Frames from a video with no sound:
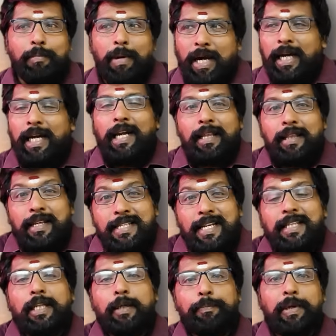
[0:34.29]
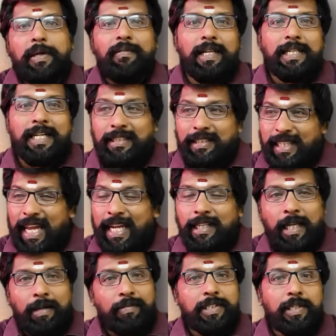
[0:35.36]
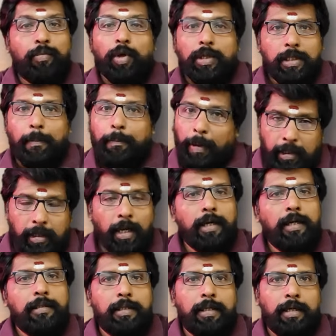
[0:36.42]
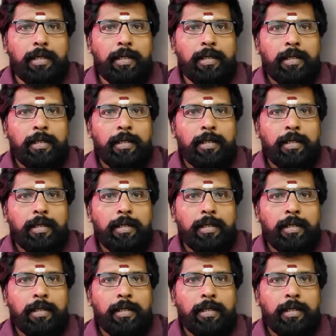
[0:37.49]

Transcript: மக்களை திசை திருப்புற வேலையை டேக் டைவர்ஷன் ஒர்க்கை பண்ணுறாங்கன்ட்டு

YOUR INSTRUCTIONS
Return the entries above exactly as they appear. Pictures should not be copied.

RESULT
Frames from a video with no sound:
[0:34.29]
[0:35.36]
[0:36.42]
[0:37.49]

Transcript: மக்களை திசை திருப்புற வேலையை டேக் டைவர்ஷன் ஒர்க்கை பண்ணுறாங்கன்ட்டு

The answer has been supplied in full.